Here, the scene of a young white woman asking a grandly philosophical question to an older Black woman elicits a response from the latter that mirrors the content of the question. In effect, the answer provided is merely the question itself, syntactically differentiated by its declarative (and thus revealing) form. What is to be made of the interconnected network shared by these GIFs, with the lexical marker “mammy” functioning as the nodal point of their linkage? Toward the conclusion of his discussion on the role of desire in the felicity of the dialectic of recognition, Hegel avers that self-consciousness must recognize the ontological equivalence and difference of the other if it is to ever maintain a salutary psychic relation with itself and with the social. In the above triptych of GIFs, the marking of the Black woman as the second figure, the belated figure, the figure who follows the opening of the scene by the white woman, calcifies her position as other in a racist symbolic always already attuned to the instantiation of that subordinated position.
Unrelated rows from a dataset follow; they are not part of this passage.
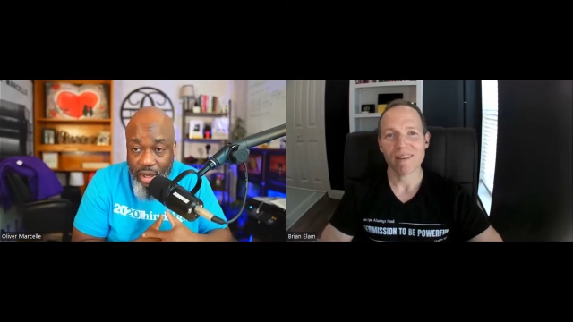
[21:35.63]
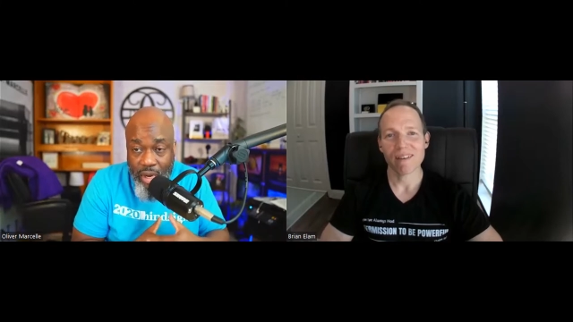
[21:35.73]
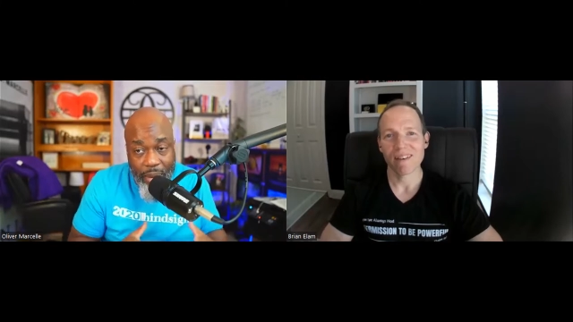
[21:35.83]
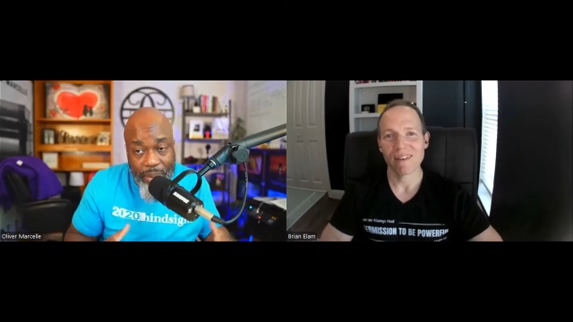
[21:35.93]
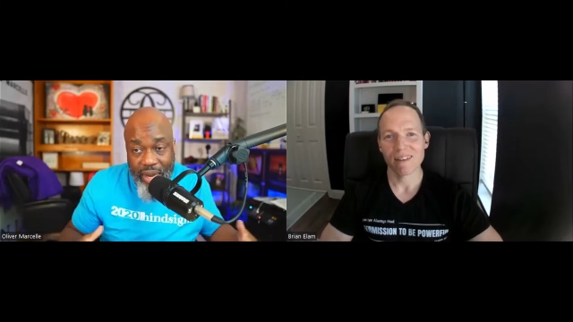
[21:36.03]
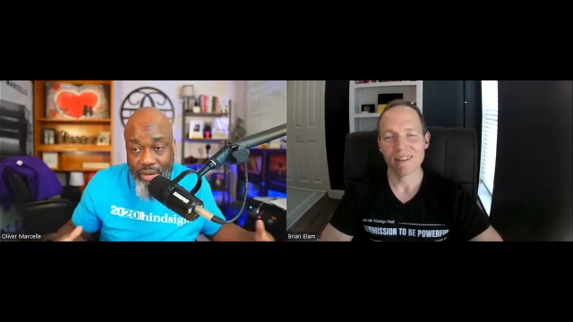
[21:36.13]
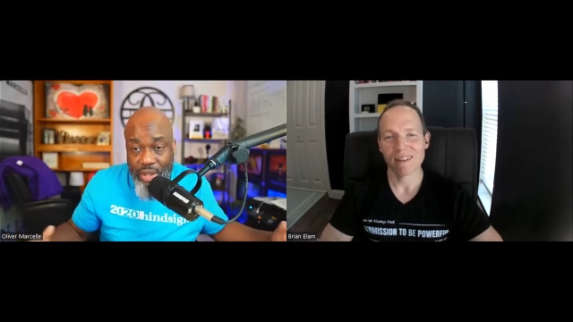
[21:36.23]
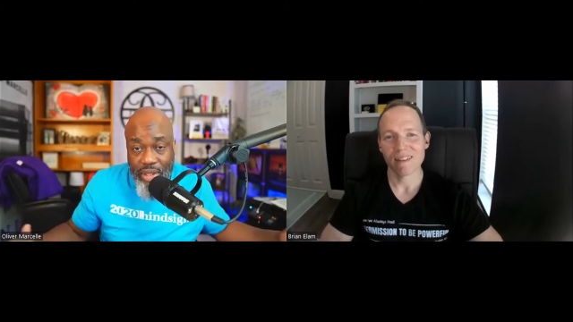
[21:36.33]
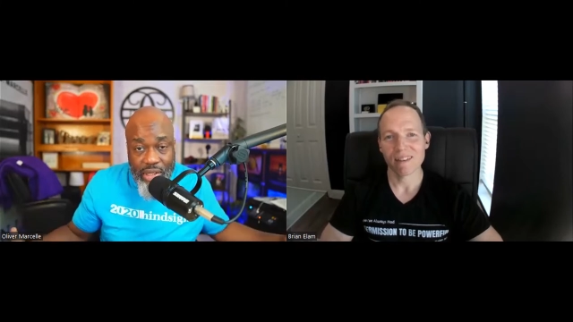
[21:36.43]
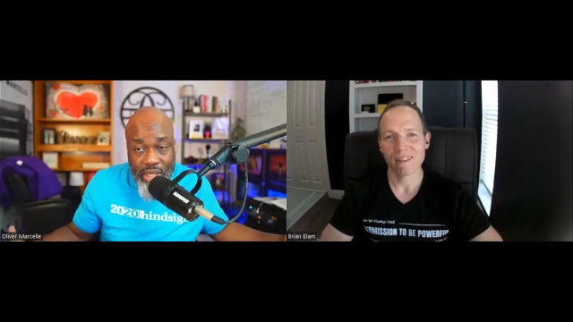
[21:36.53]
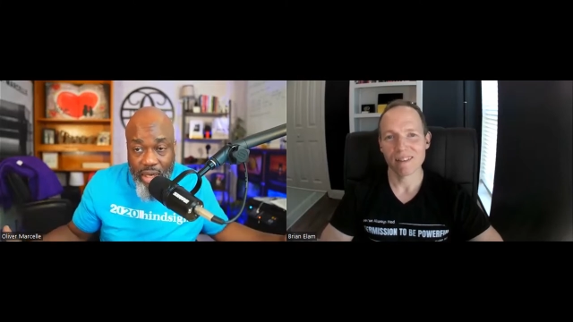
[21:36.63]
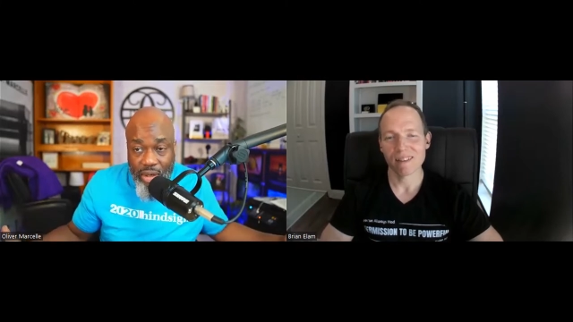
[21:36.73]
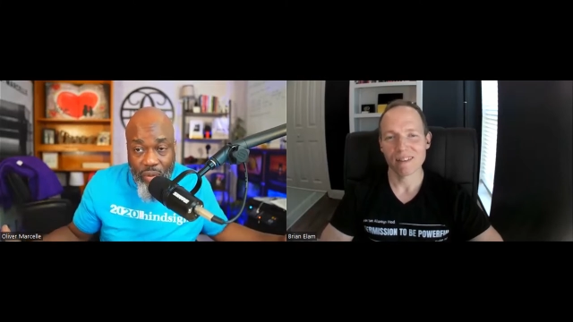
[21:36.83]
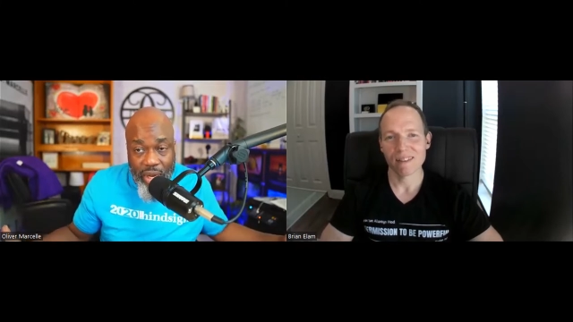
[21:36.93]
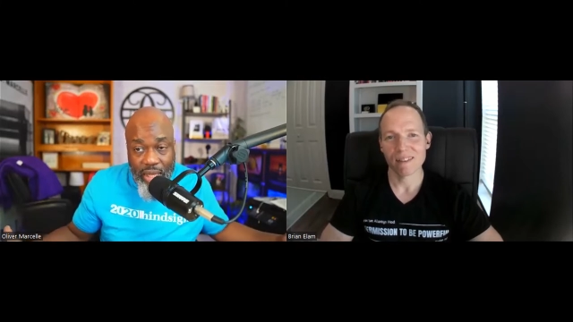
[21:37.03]
Speaker 1: compounded this thing in a
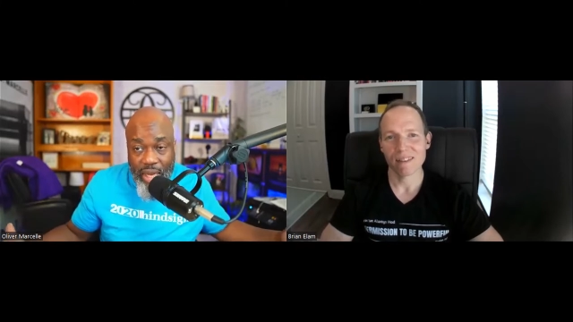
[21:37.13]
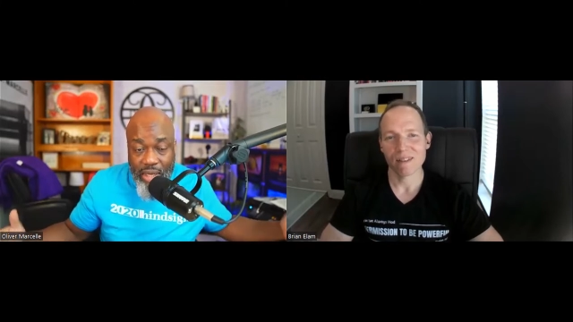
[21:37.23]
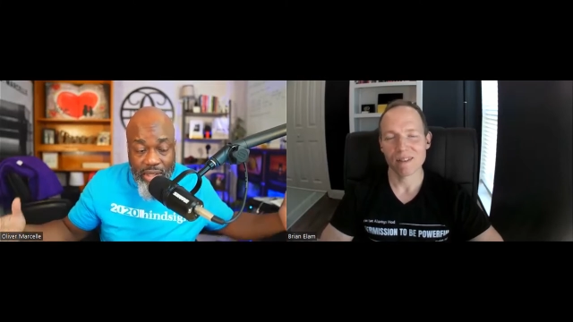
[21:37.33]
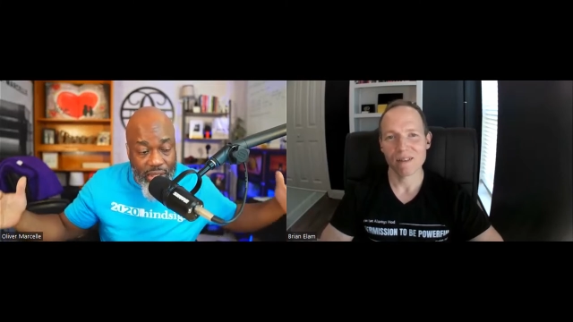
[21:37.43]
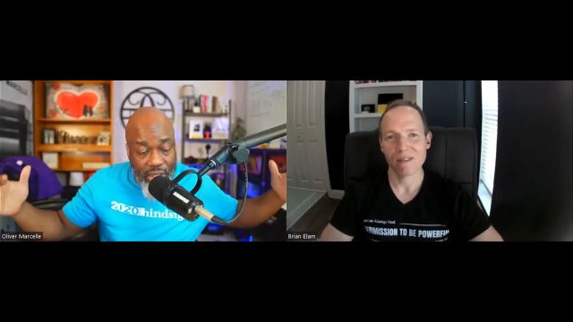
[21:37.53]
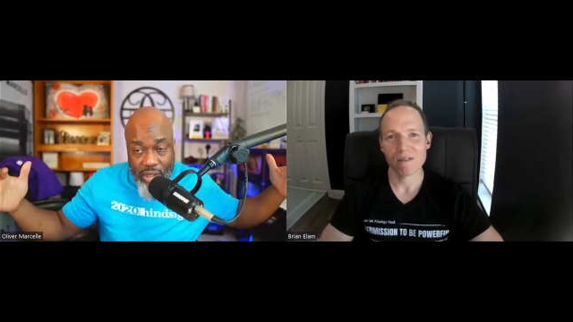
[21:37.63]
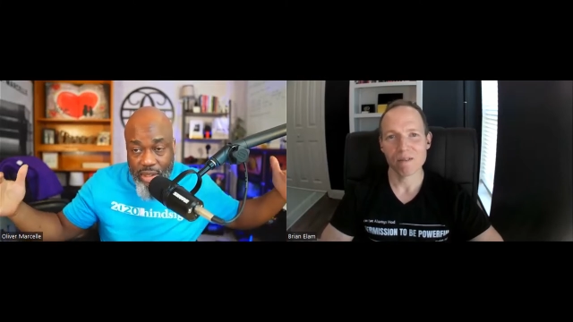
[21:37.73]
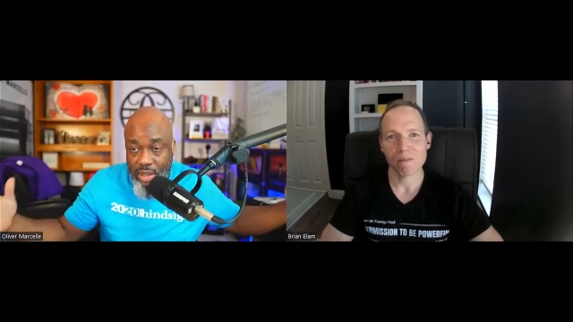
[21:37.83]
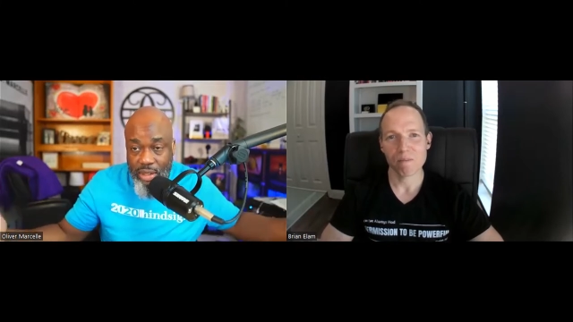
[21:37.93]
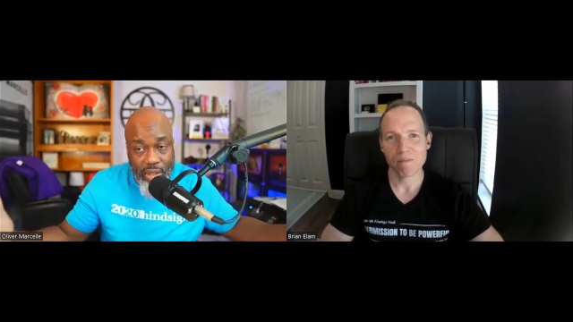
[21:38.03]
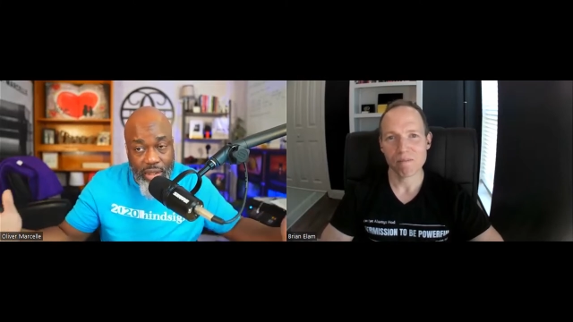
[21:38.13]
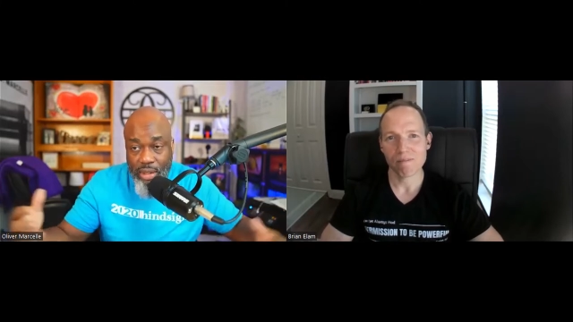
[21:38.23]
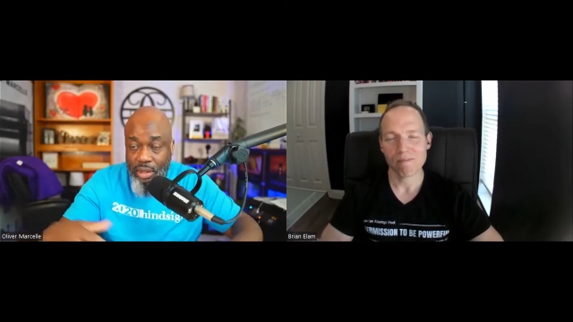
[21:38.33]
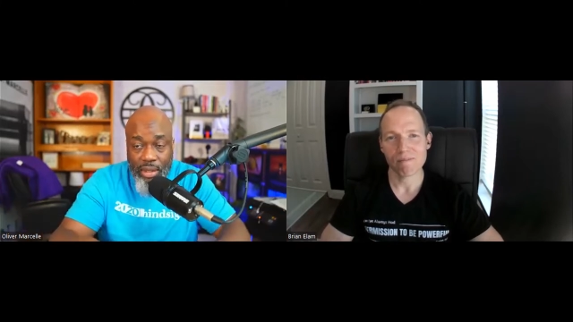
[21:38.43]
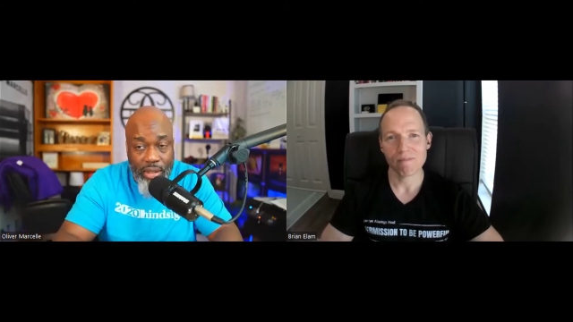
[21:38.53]
way that is just
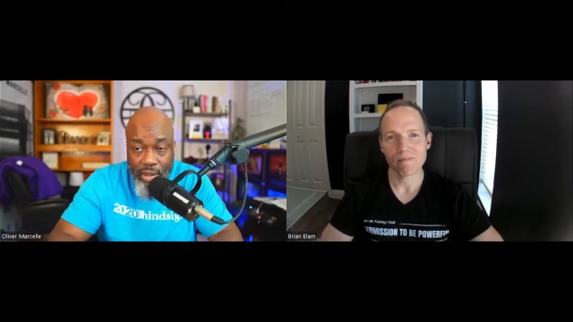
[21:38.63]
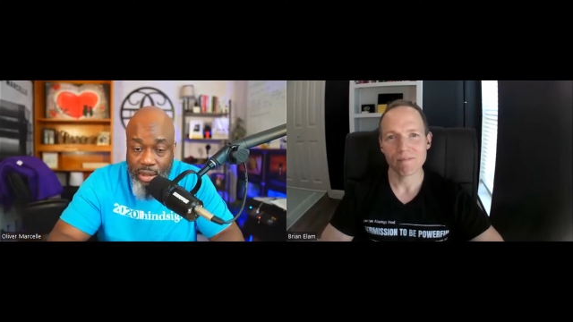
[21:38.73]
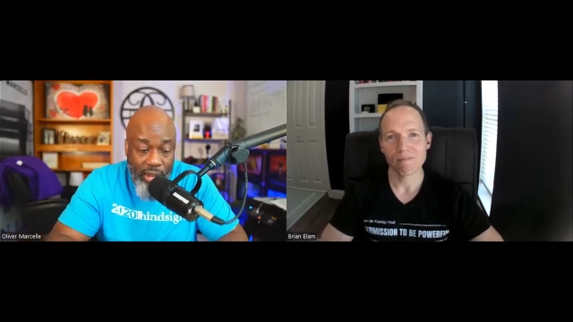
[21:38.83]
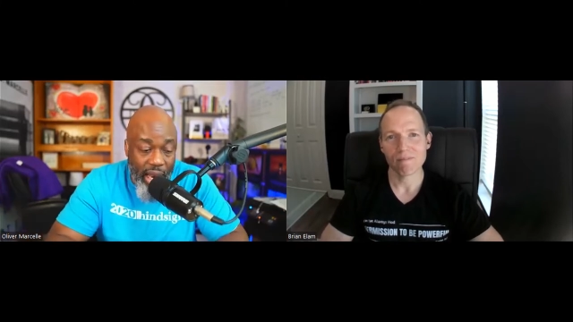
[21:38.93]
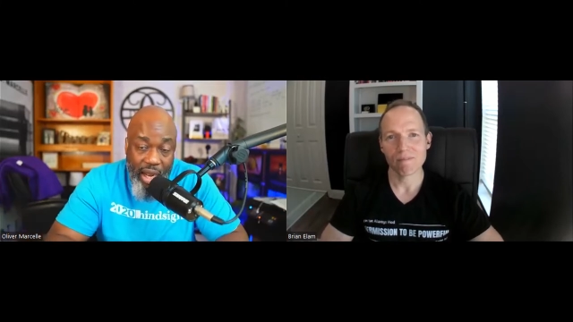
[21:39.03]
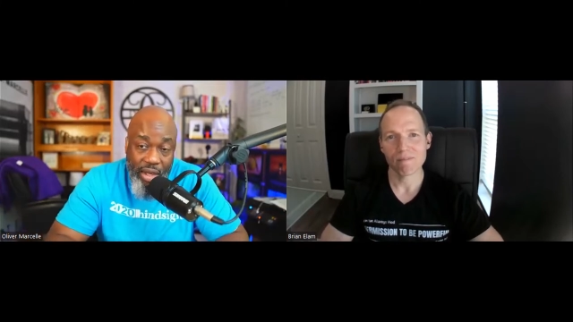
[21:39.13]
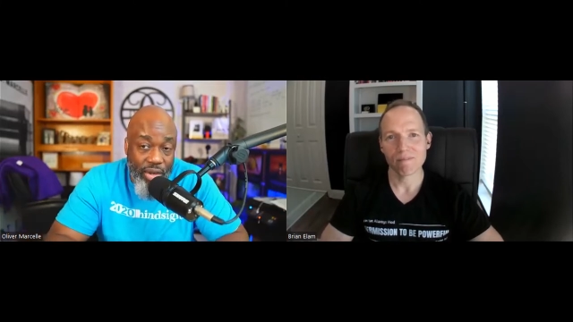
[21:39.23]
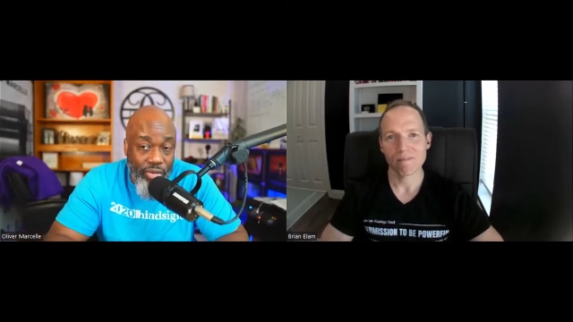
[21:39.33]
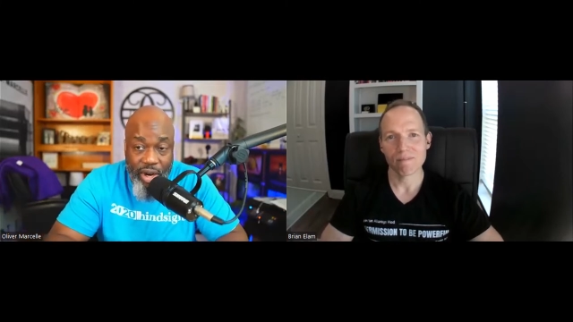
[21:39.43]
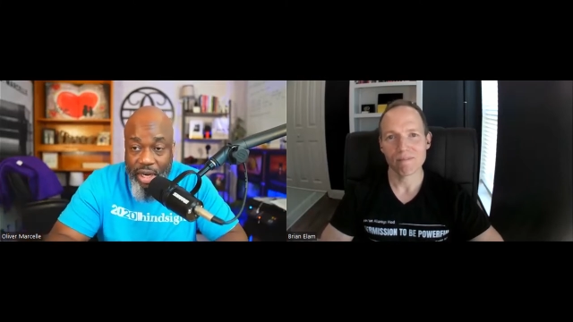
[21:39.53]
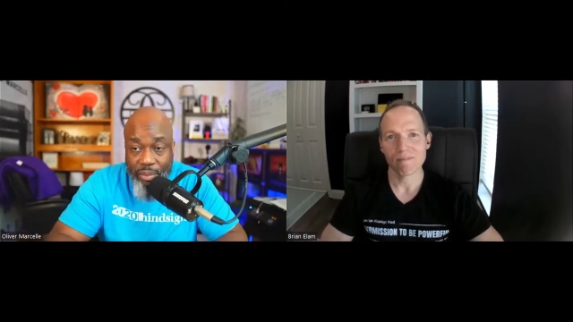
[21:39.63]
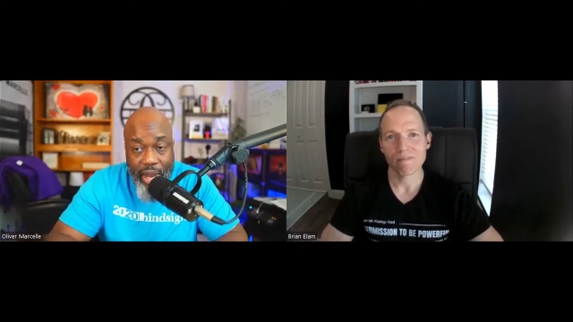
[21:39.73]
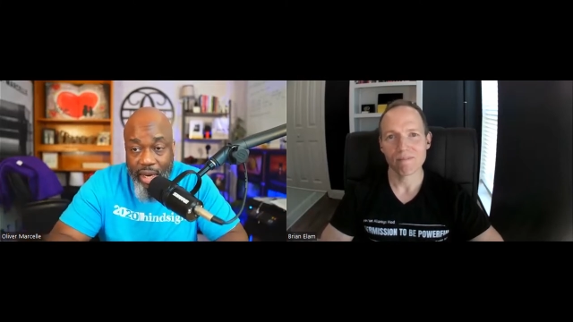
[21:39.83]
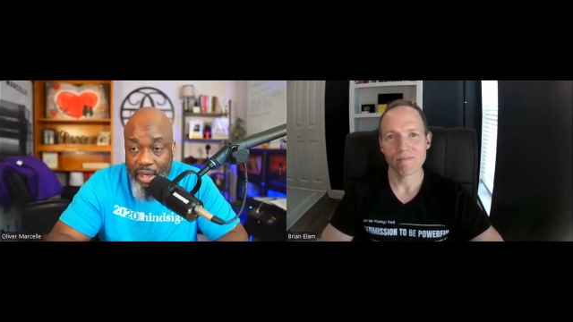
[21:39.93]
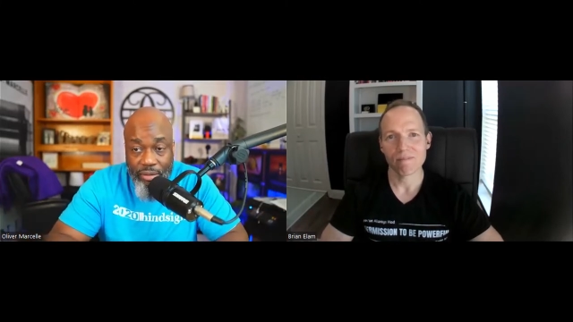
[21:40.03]
not good for
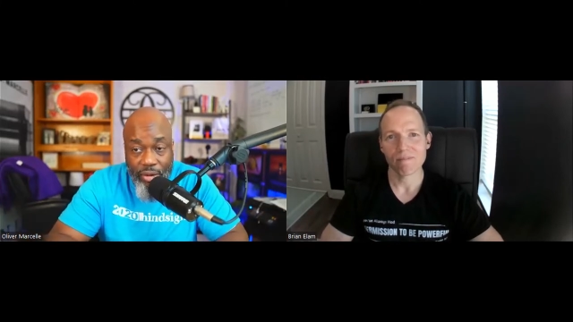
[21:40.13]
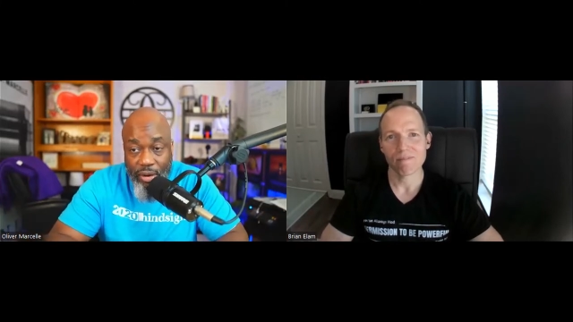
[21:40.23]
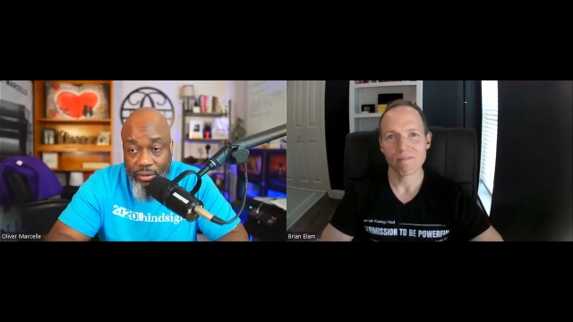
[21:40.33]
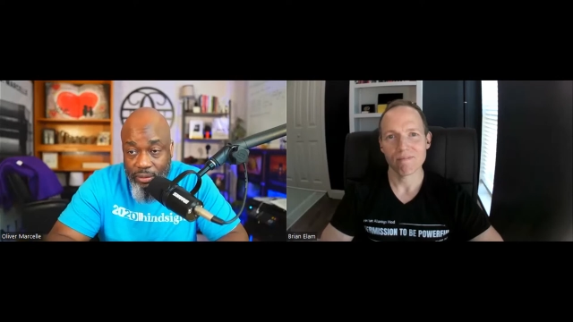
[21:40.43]
anybody involved.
If this woman is indeed the other, what is to be understood by her position as discursive speculum, reflecting the speech of the white woman back onto her in the absence of any frames suggesting that her position as other was heralded as one of ontological equivalence?

In the process of making-machine, the evacuation of subjectivity from Black bodies forced to perform as GIF content functions at both the level of the specific, that is, at the level of the individual captured, as well as at the level of the broadly social, for Blackness is, as Saidiya Hartman so powerfully demonstrates, the fungible commodity upon which the social depends for its reproduction.2

  1. My point here, of course, is not to implicitly suggest that the sign operates with a plenitude that exhausts the horizon of its possible meanings. With regard to the question of language’s deficiency, I am in accord with Milter and Highfield’s discernible, albeit unrelated, position: that the signifier will always maintain a relation to the signified paradoxically marked by both deficiency and excess. Where I must part ways with their discussion is at the juncture of responsorial praxis; that language can never do what it promises it can offers no justification for the assumption and dissolution of the other.
  2. For her brilliant elucidation of the relationship beteen Blackness, the commodity form, the Middle Passage, and contemporary manifestations of anti-Black violence, see Saidiya V. Hartmen, Scenes of Subjection: Terror, Slavery, and Self-Making in Nineteenth-Century America (Oxford: Oxford University Press, 1997), 17-48.